• Aim of the exercise: Copy nothing but the lines from the one containing "[00:00:00.00]" through the last line of the entries below, exactly as written and without pictures.

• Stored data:
###

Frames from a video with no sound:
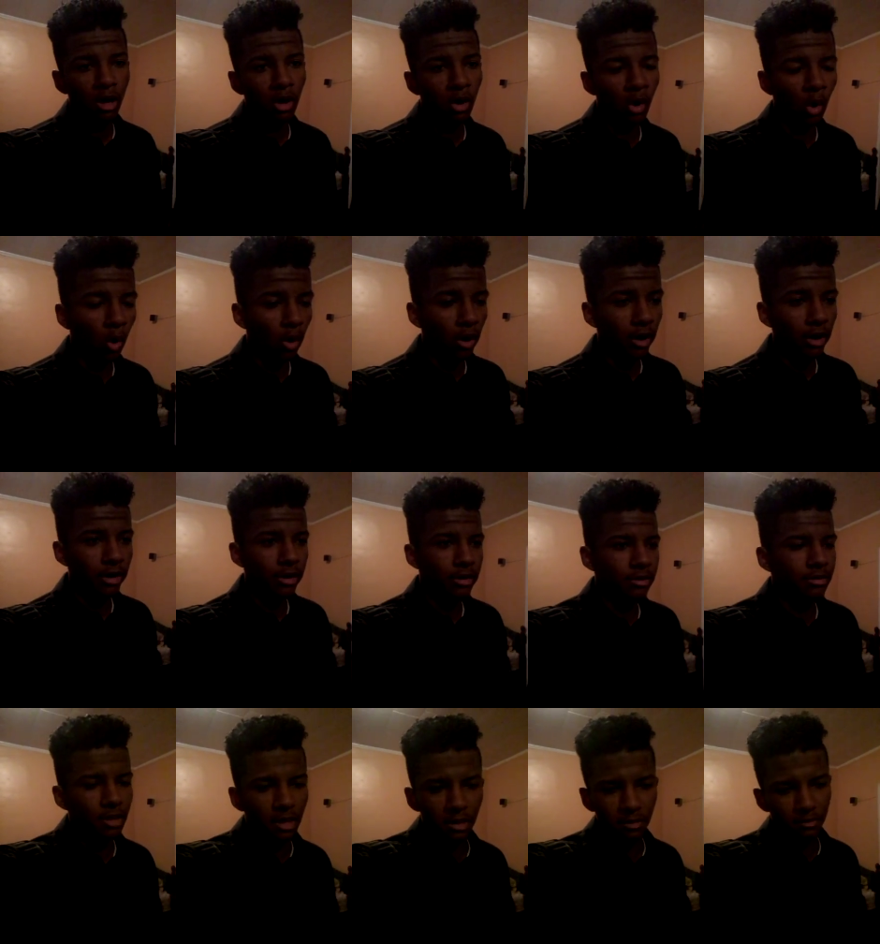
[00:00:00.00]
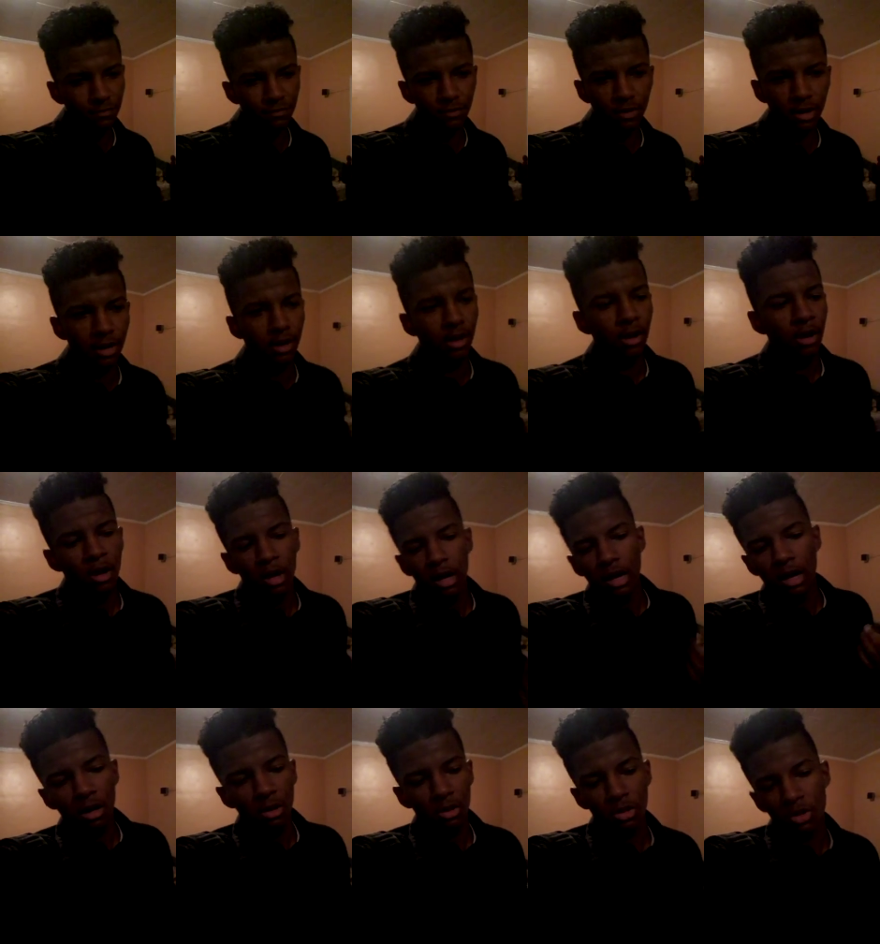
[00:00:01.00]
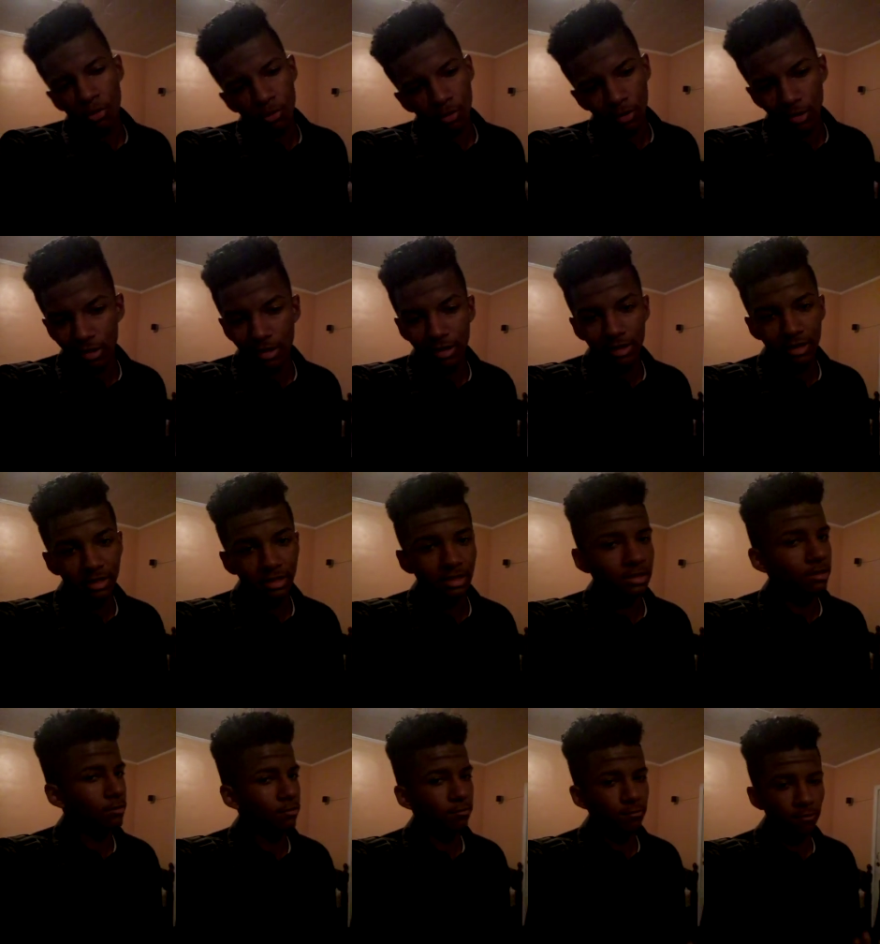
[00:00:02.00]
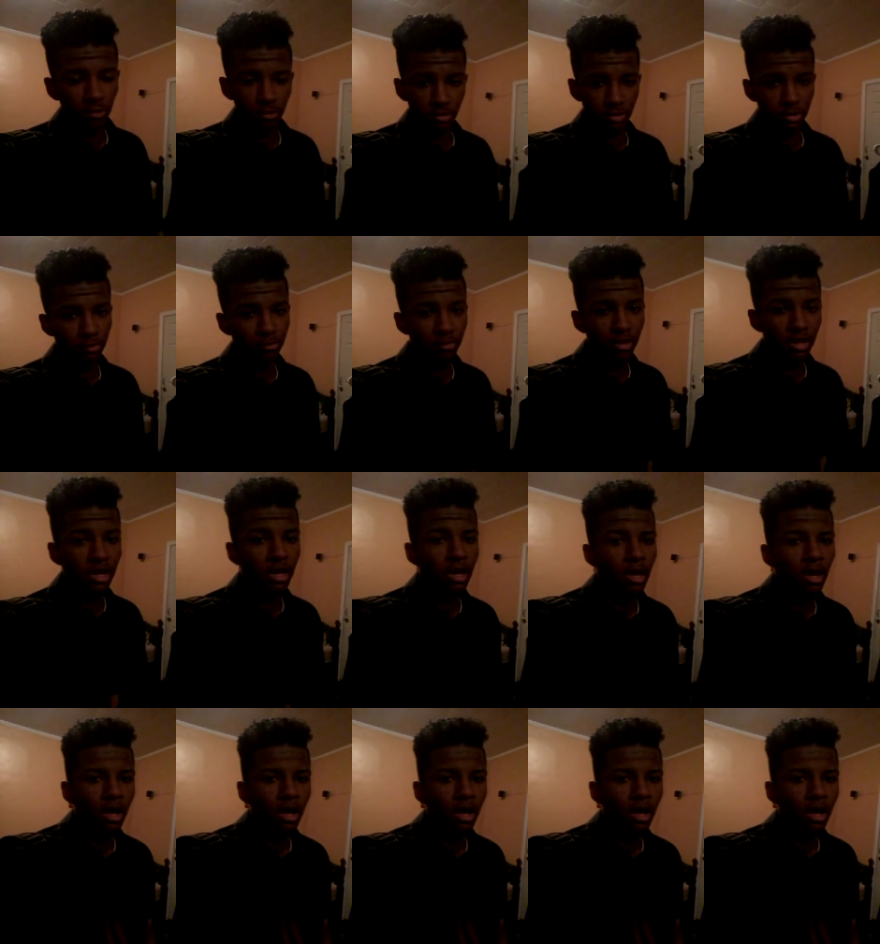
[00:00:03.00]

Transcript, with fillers: or not friend I don't know where he is for to me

###

• Written answer:
[00:00:00.00]
[00:00:01.00]
[00:00:02.00]
[00:00:03.00]

Transcript, with fillers: or not friend I don't know where he is for to me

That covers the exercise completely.